## Your assignment
In the data below, the answer is the run of lines from the line containing "(9.00 s to 10.00 s)" through the line containing "What the speaker", both included; print it exactly and nothing else.

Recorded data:
<<<<
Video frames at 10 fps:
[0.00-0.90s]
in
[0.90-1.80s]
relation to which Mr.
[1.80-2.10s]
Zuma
>>>>
<<<<
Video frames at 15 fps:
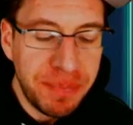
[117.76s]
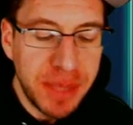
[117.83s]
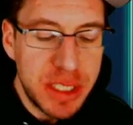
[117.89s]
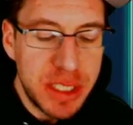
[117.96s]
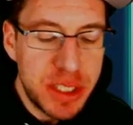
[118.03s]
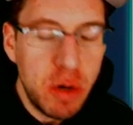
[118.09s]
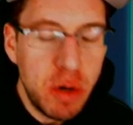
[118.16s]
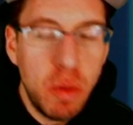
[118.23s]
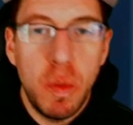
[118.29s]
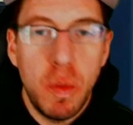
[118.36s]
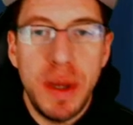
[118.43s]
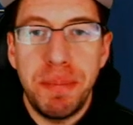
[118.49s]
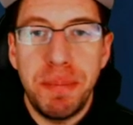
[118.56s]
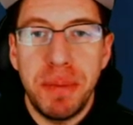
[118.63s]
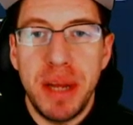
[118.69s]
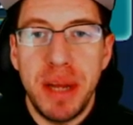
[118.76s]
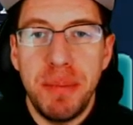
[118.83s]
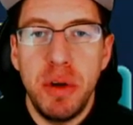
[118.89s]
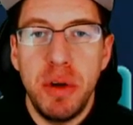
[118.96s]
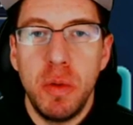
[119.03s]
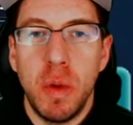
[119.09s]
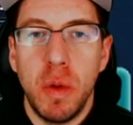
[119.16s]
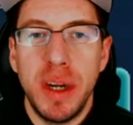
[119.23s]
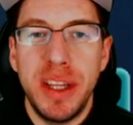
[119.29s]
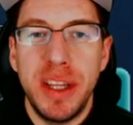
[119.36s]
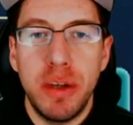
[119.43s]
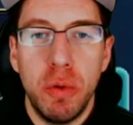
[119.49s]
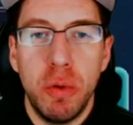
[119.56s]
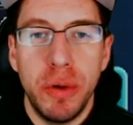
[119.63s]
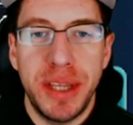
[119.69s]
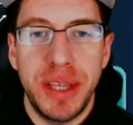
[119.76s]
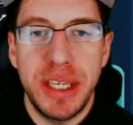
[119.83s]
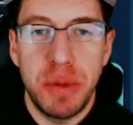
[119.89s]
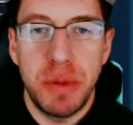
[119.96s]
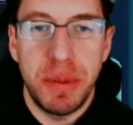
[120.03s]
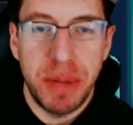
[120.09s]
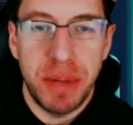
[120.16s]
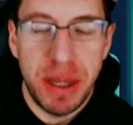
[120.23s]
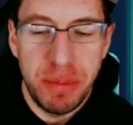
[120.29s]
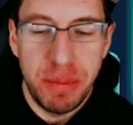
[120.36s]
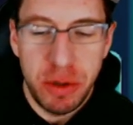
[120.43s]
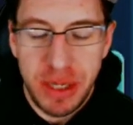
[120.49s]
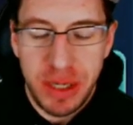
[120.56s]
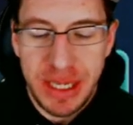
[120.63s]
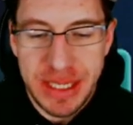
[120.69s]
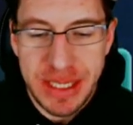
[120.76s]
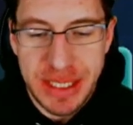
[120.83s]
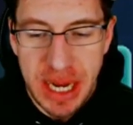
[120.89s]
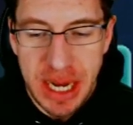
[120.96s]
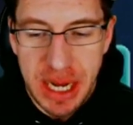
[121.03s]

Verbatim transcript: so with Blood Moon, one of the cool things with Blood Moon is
>>>>
<<<<
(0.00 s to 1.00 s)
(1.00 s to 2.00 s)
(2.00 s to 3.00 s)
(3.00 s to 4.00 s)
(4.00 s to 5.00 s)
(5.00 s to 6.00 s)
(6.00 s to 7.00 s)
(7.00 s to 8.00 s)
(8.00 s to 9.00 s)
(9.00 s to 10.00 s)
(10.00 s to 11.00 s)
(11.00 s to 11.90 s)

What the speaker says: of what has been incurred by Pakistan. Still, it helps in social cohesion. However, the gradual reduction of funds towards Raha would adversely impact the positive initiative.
>>>>
## Reply to the task
(9.00 s to 10.00 s)
(10.00 s to 11.00 s)
(11.00 s to 11.90 s)

What the speaker says: of what has been incurred by Pakistan. Still, it helps in social cohesion. However, the gradual reduction of funds towards Raha would adversely impact the positive initiative.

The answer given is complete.